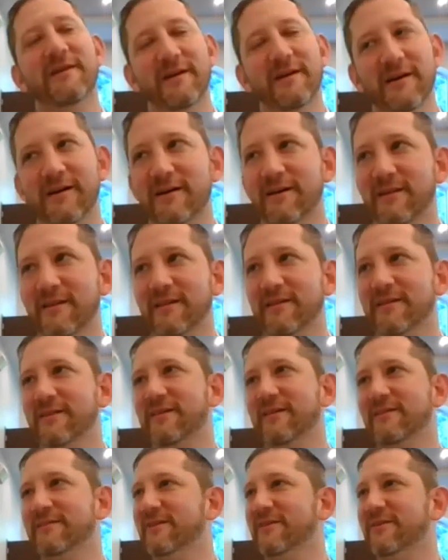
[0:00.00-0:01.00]

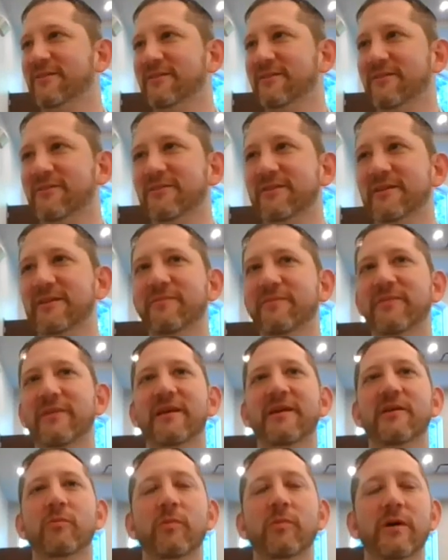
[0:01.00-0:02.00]
The whole routine.
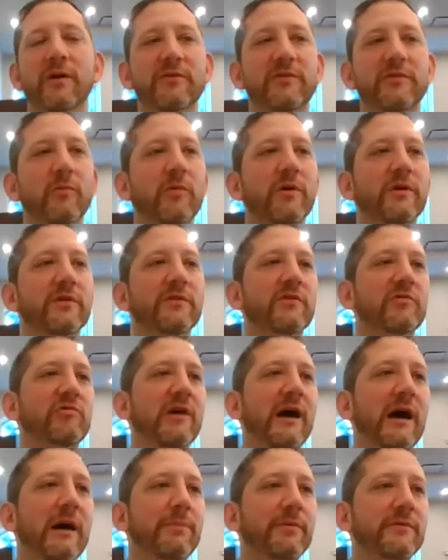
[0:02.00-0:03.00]
Where's the
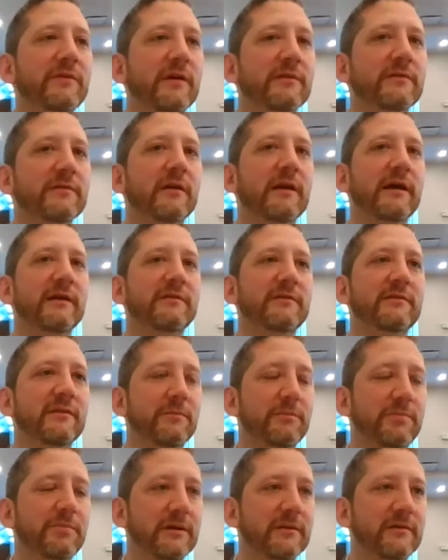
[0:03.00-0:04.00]
shop? It's on Delancey
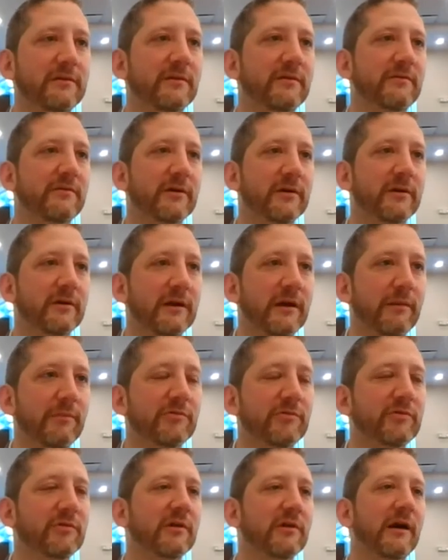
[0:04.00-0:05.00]
and Pitt. Very good. How
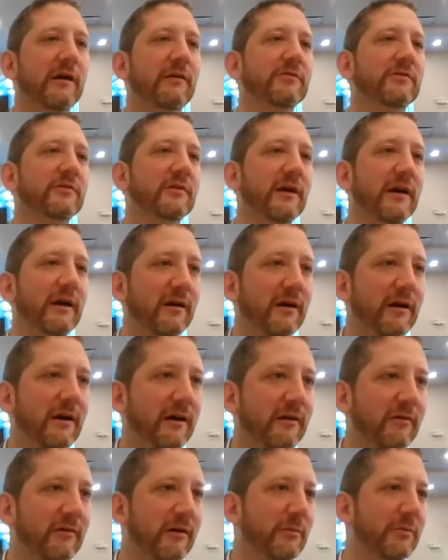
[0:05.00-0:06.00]
much does
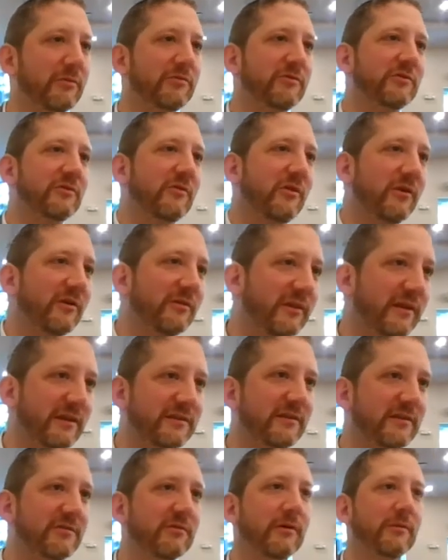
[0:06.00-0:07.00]
it cost to get
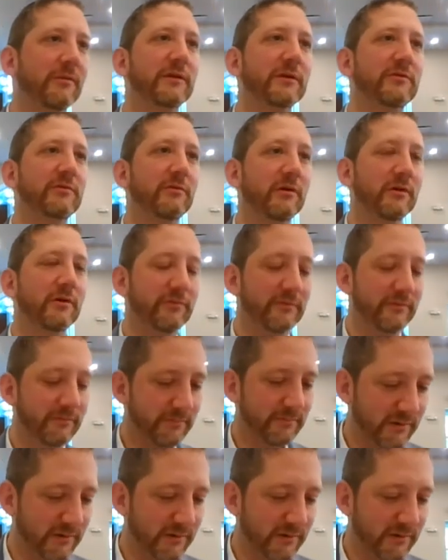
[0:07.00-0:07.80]
to Israel? About 200.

▬▬▬▬▬▬▬▬▬▬

### Task instructions
Reproduce exactly and only the lines from the one with "[0:03.00-0:04.00]" through the last entry, both included, excluding every picture.

### Finished task
[0:03.00-0:04.00]
shop? It's on Delancey
[0:04.00-0:05.00]
and Pitt. Very good. How
[0:05.00-0:06.00]
much does
[0:06.00-0:07.00]
it cost to get
[0:07.00-0:07.80]
to Israel? About 200.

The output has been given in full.